As an artist, producer, cultural strategist and philanthropist, Anasa Troutman operates at the powerful nexus of creativity, spirituality & strategic thinking for the alignment of love and the human condition. Currently a Senior Fellow at the Movement Strategy Center in Oakland, California, Anasa is in partnership with several artists and national arts and organizing institutions developing a body of work designed to explore and engage the intersections of art + culture + transformation. Based in Atlanta, Ga., Anasa began her career as a producer working with artists like India.Arie, Jiva and Donnie who were learning to use their music to make the world a more fair, just and loving place. Anasa has spent the years since, working with artists and organizations honing and expanding her craft to intensify the strategic impact of creative practice on social and political realities. Anasa’s work has been vast and varied, working locally, regionally, nationally and internationally with artists as well as organizations like; The National Hip Hop Political Convention, Institute for Policy Studies, Dennis Kucinich for President, The Young People’s Project, Progressive Majority, The Campaign for America’s Future and the historic Highlander Center. In addition to her current work at the Movement Strategy Center, Anasa also engaged in her own creative practice with her production company, Phoenix Butterfly, developing a collection of songs entitled, “bounty” and a series of multi media installations entitled “art is change.”

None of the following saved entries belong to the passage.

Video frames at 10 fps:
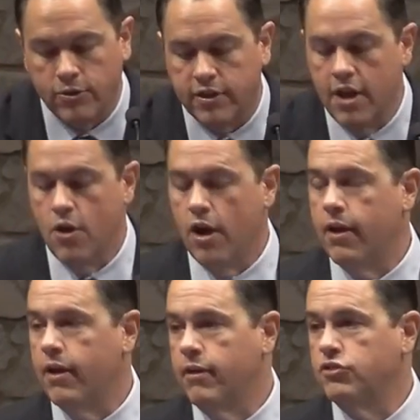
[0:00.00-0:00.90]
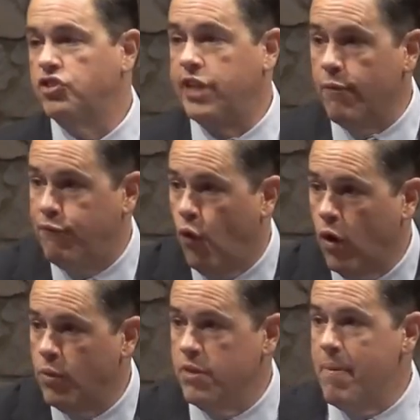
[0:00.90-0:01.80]
step forward with a man like
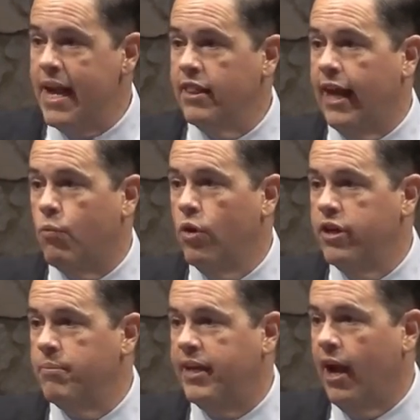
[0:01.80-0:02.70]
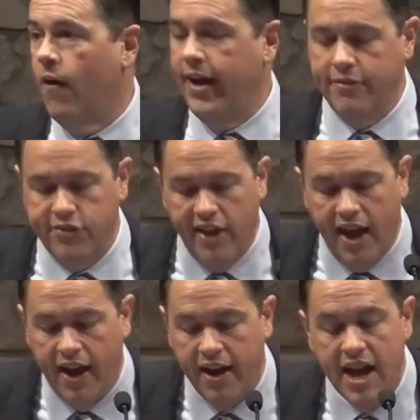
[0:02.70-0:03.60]
William Carey and say,
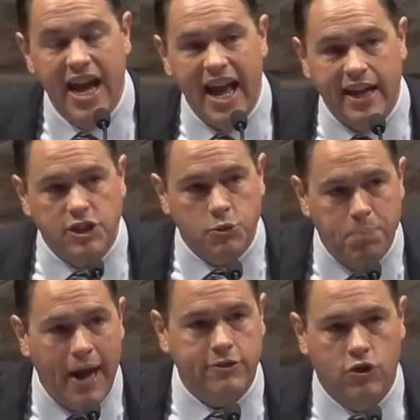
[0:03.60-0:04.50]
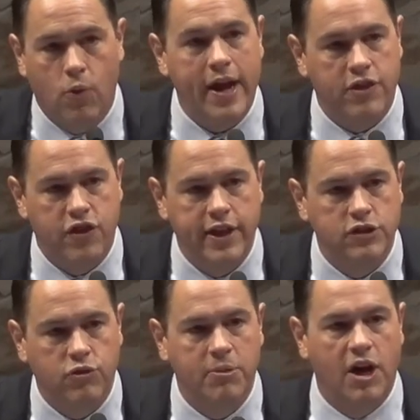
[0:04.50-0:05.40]
expect great things from God,
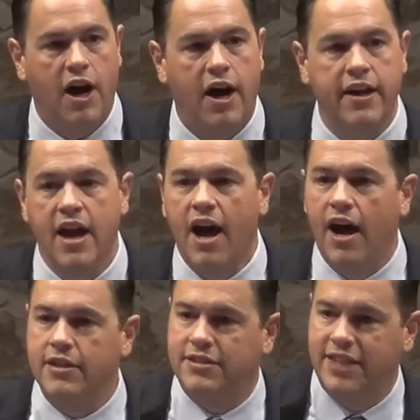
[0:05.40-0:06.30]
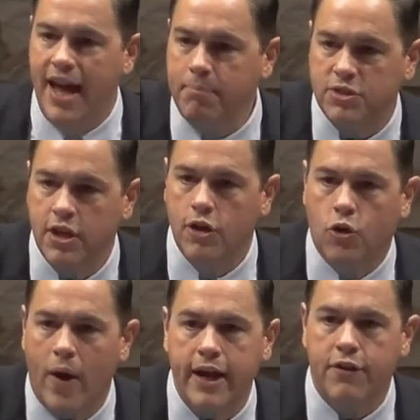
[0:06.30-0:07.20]
attempt great things
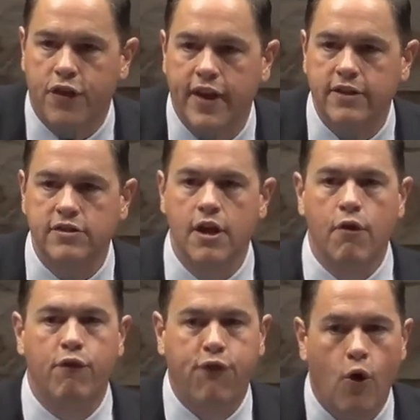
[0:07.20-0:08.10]
for God.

Kip Williams, a 27-year-old gay man, is a human rights activist from Knoxville, Tennessee, with a love for building community, developing strategic messages, and leveraging technology for social change. Currently he works as Online & Technology Coordinator for Jewish Voice for Peace, and he served as Co-Executive Director of the National Equality March in October of 2009. In the past, he has worked for such groups as the League of Young Voters and DemocracyInAction.org. He currently resides in San Francisco, where he co-founded the grassroots activist organization One Struggle, One Fight after Prop 8 passed. He also enjoys riding bikes and playing his accordion.